Taiwan’s official Central News Agency said Edwin Feulner, former president of the Heritage Foundation, a conservative think tank, was a “crucial figure” in setting up communication channels between the sides, leading to the call. Feulner could not immediately be reached to comment on the report, which cited anonymous sources.
MET IN OCTOBER
Feulner had met with Tsai in October when he led a delegation from the think tank on a trip to Taiwan, according to a release at the time from Taiwan’s presidential office. That release says Tsai called Feulner a “longtime friend to Taiwan” and conveyed her gratitude to his foundation for its support.
After the phone conversation, Trump tweeted that Tsai “CALLED ME.” (Of course, this could be one of the many falsehoods that Trump has trouble with). He also complained about the reaction to the call: “Interesting how the U.S. sells Taiwan billions of dollars of military equipment but I should not accept a congratulatory call.”
The call also has drawn attention to Taiwanese media reports that the Trump Organization is interested in investing in the Taiwanese city of Taoyuan, near Taipei. The city’s mayor, Cheng Wen-tsan, said in a statement on the city government’s website last month that a representative of the Trump Organization had visited the city and expressed interest in investing in hotels near the airport. The statement said the visit was too brief for both sides to get into details.
The Trump Organization has denied it has any projects planned in Taiwan.
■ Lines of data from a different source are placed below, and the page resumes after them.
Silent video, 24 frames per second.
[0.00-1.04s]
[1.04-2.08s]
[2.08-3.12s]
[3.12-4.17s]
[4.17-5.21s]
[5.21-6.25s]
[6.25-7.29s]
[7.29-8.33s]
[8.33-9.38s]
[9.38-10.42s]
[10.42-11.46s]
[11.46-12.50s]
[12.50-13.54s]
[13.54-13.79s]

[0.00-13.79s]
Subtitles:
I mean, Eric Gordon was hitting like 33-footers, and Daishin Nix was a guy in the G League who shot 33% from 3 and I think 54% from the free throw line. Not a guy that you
The Taiwanese presidential office said Trump and Tsai discussed issues affecting Asia and the future of U.S. relations with Taiwan. “The (Taiwanese) president is looking forward to strengthening bilateral interactions and contacts as well as setting up closer cooperative relations,” the statement said.
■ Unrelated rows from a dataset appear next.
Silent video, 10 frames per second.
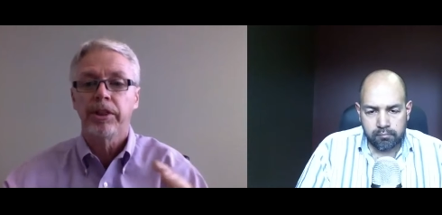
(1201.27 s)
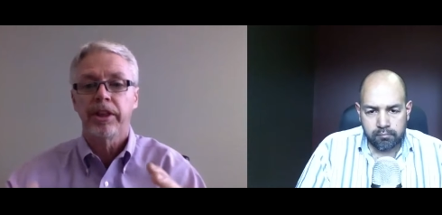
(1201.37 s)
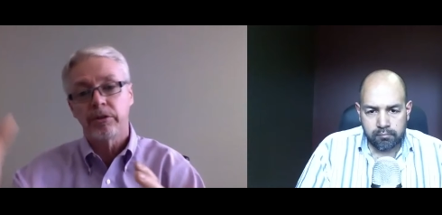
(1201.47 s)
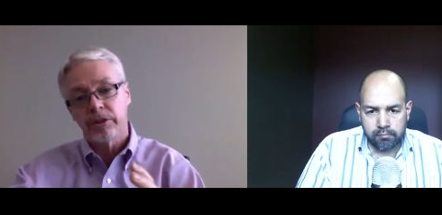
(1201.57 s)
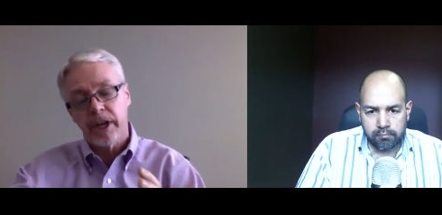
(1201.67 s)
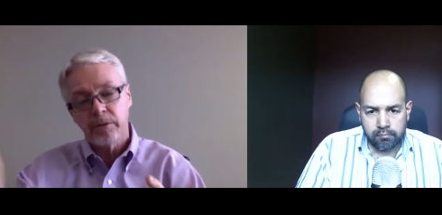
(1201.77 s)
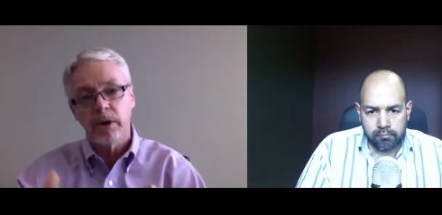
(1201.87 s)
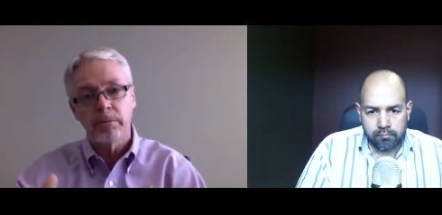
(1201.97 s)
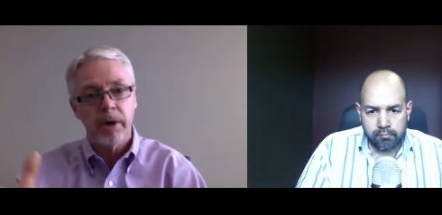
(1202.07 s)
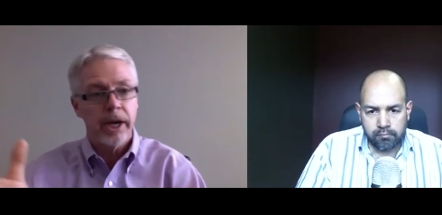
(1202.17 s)
Speaker 1: things. And I run
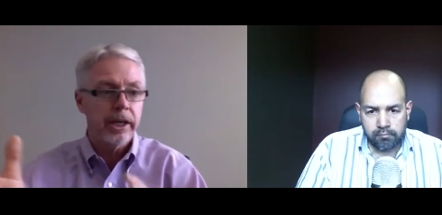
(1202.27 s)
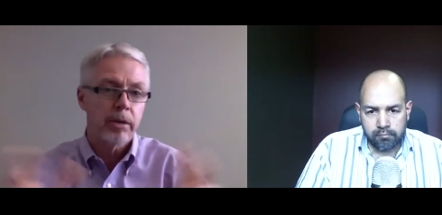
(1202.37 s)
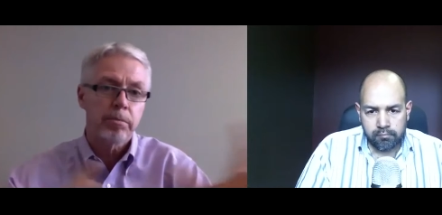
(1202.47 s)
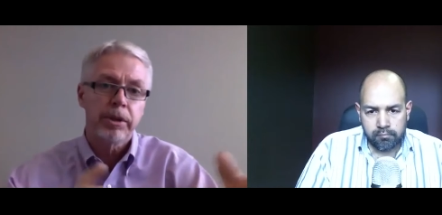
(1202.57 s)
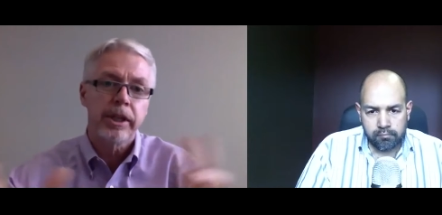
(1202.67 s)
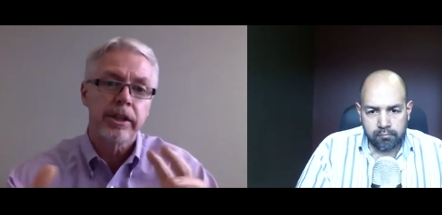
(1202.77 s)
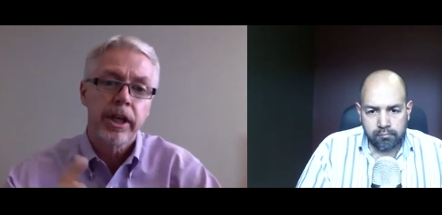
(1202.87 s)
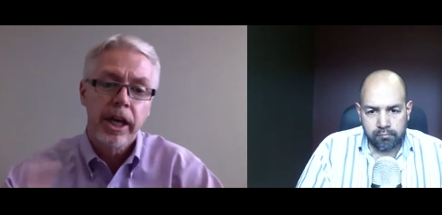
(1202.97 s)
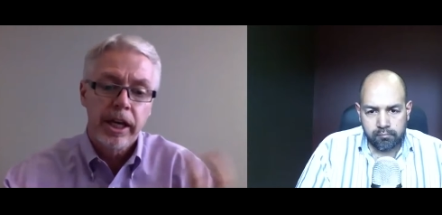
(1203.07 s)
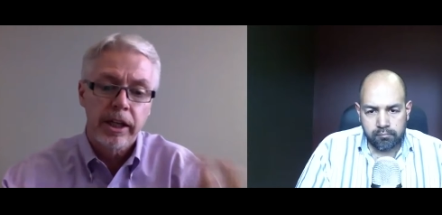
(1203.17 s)
my company in,
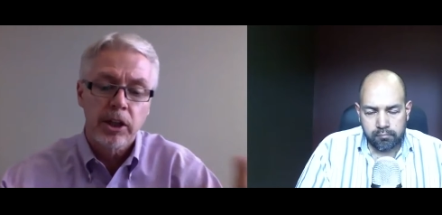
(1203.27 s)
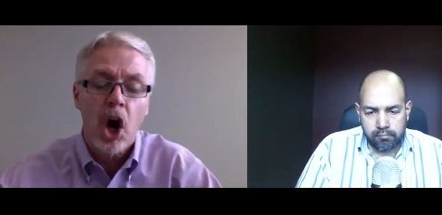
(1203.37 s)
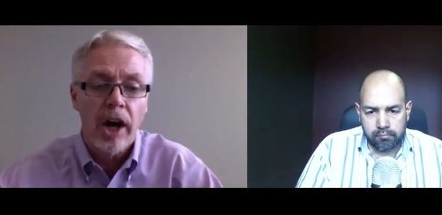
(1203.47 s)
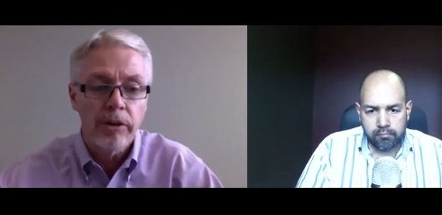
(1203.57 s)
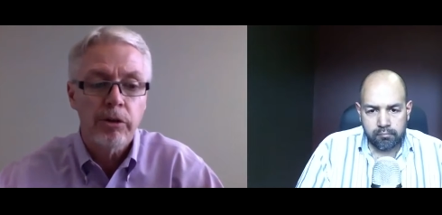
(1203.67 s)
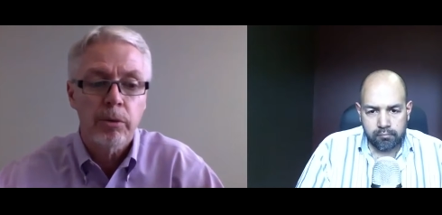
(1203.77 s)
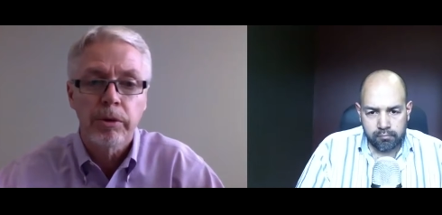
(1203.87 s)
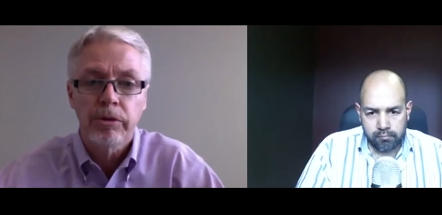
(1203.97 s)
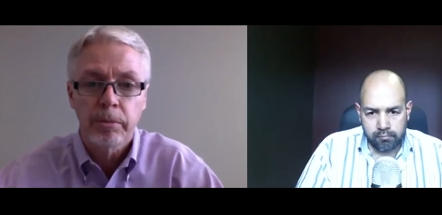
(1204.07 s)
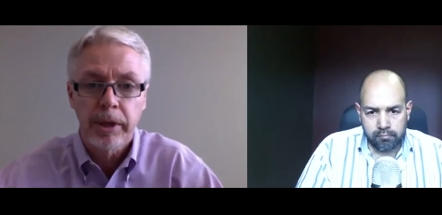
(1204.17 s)
in concert with
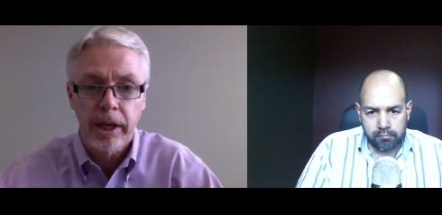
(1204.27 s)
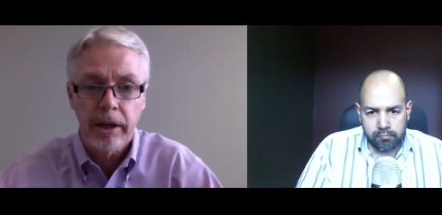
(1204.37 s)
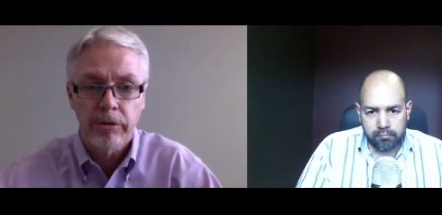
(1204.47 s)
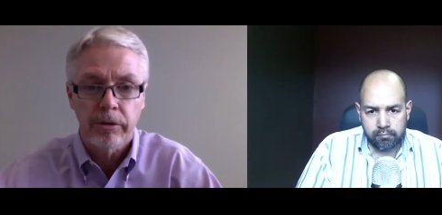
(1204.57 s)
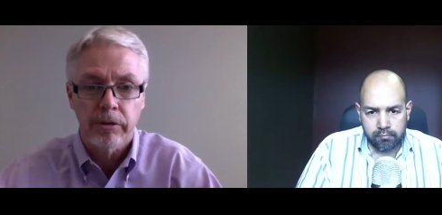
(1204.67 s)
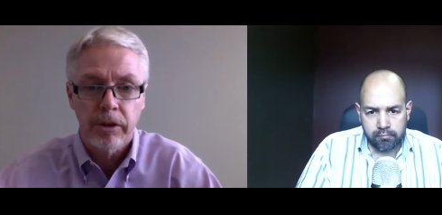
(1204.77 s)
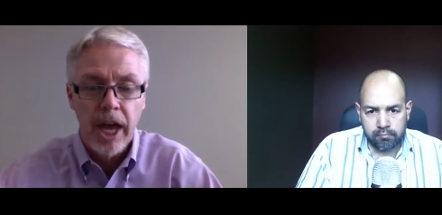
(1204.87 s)
somebody else's.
Tsai also told Trump that she hoped the U.S. would support Taiwan in its participation in international affairs, the office said, in an apparent reference to China’s efforts to isolate Taiwan from global institutions such as the United Nations.
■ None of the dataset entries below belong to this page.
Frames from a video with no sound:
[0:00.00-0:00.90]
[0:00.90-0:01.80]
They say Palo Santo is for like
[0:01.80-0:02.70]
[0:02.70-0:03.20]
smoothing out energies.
The call is the starkest example yet of how Trump has ignored diplomatic conventions since he won the Nov. 8 election. He has apparently undertaken calls with foreign leaders without guidance customarily lent by the State Department, which oversees U.S. diplomacy.
“President-elect Trump is just shooting from the hip, trying to take phone calls of congratulatory messages from leaders around the world without consideration for the implications,” said Bonnie Glaser, senior adviser for Asia at the Center for Strategic and International Studies in Washington.
PHONE CALL WITH CHINA
Last month, Trump had a call with Chinese President Xi Jinping during which Trump’s office described him as saying he believed the two would have “one of the strongest relationships for both countries.”
Despite China’s muted response Saturday, concern about Trump’s policy toward China is growing, said Shi Yinhong of Renmin University in Beijing, one of China’s best-known international relations scholars.
That the conversation took place at all is “highly unusual” and “significant,” said Dr. Claude Rakisits, of Georgetown University’s School of Foreign Service, an expert in U.S.-South Asian affairs.
A spokesperson for the National Security Council said there is “no change to our longstanding policy on cross-Strait issues. We remain firmly committed to our ‘one China’ policy based on the three Joint Communiques and the Taiwan Relations Act.”
UPSET APPLE CART
“I’ve lived with this policy area my entire adult life and I’ve lived with the arguments around this for more than 25 years. To me, I am thrilled that this call took place,” a former Republican White House national security official told ABC News. “It will upset an apple cart that has needed upsetting for a long time.”
“No one should be telling the U.S. president who he can and cannot talk to,” the official said. “Especially if a very powerful competitor in the world is saying there’s a risk of conflict over this territory, it’s even more important for our leader to have communication with that leader.”
In the past, Trump has voiced support for a weapons deal with Taiwan, advocating a tough stance against China.